(Collected data entries)
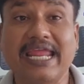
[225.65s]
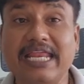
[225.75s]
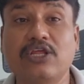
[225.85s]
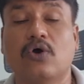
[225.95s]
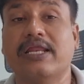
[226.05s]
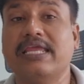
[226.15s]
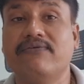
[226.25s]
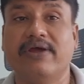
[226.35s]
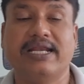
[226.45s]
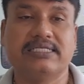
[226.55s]
in your
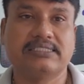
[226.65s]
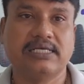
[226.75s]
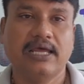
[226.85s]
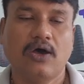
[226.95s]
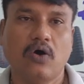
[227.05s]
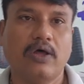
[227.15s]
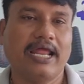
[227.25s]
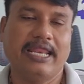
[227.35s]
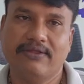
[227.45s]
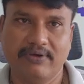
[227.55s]
events, or
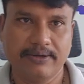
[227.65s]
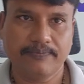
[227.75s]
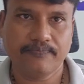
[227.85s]
anywhere.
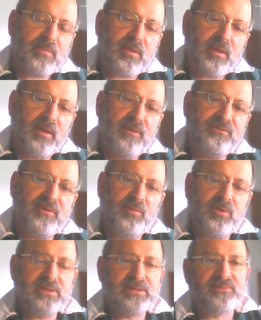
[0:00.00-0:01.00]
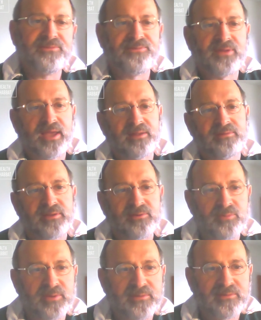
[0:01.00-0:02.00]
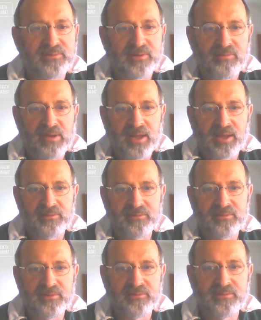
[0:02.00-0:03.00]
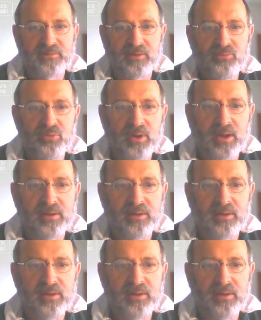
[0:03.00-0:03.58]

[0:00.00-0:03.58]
if someone is infected with tzara'at, the tzarua,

### TASK OBJECTIVE:
Return each entry exactly as it stands above, apart from any images.

### REPLY TO THE TASK:
[225.65s]
[225.75s]
[225.85s]
[225.95s]
[226.05s]
[226.15s]
[226.25s]
[226.35s]
[226.45s]
[226.55s]
in your
[226.65s]
[226.75s]
[226.85s]
[226.95s]
[227.05s]
[227.15s]
[227.25s]
[227.35s]
[227.45s]
[227.55s]
events, or
[227.65s]
[227.75s]
[227.85s]
anywhere.
[0:00.00-0:01.00]
[0:01.00-0:02.00]
[0:02.00-0:03.00]
[0:03.00-0:03.58]

[0:00.00-0:03.58]
if someone is infected with tzara'at, the tzarua,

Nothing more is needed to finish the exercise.